Es ist mal wieder Zeit für’s Kino, wieder ein Film, bei dem man das Ende schon kennt, wieder muss jemand sterben, ein Held gewissermaßen. NOTORIOUS erzählt die Geschichte des Christopher George Latore Wallace, später Biggie Smalls oder Notorious B.I.G., einem der größten Rapper aller Zeiten, für diejenigen, die ihn nicht kennen. Wallace musste sterben, weil East Coast Rap und West Coast Rap einem sinnlosen Battle  erlegen waren, dem auch Tupac Shakur zum Opfer fiel (einem ehemaligen Freund BIG’s).

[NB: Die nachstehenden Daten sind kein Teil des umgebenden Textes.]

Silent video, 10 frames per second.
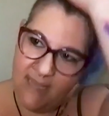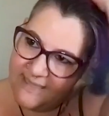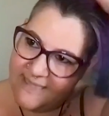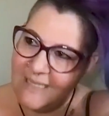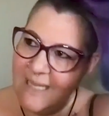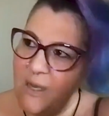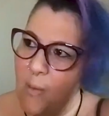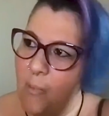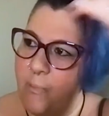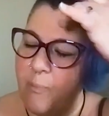is that like
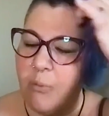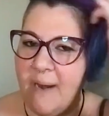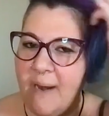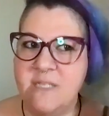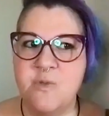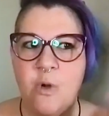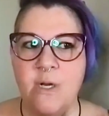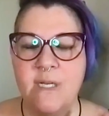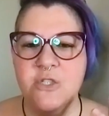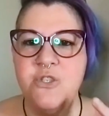brains
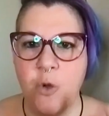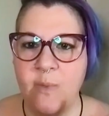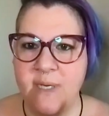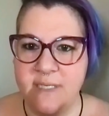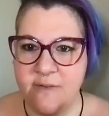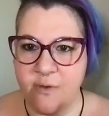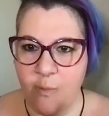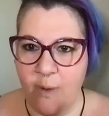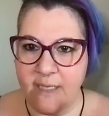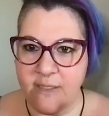work in so many
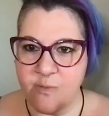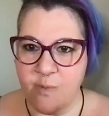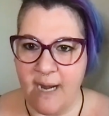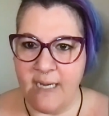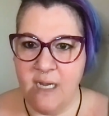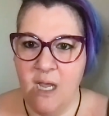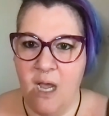different ways, right?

Seine Karriere, vom drogenhandelnden Teenager zum Superstar, wird aus seiner und der Sicht Puff Daddy’s erzählt, der ihn früh entdeckt und aufgebaut hatte. Alles insgesamt sehr heroisch dargestellt, ausser Biggie’s Hang zur Polygamie und den Drogengeschichten („Ich war jung und brauchte das Geld“), bekommt man nicht den Eindruck es hier mit einem knallharten Typen zu tun gehabt zu haben. Das Ende ist traurig, Notorious B.I.G. wird nach seiner Comeback-Album-Release-Party in LA erschossen. Seine Mutter, eine wichtige Person in seinem Leben, bringt ihn ein letztes mal aufgebahrt auf einem Pick-up in seine Heimat, nach Downtown Brooklyn, wo ihm zehntausende das letzte Geleit leisten. Die dokumentarisch dargestellten Szenen sind beeindruckend und zeigen, das B.I.G. hier ein echter Held war.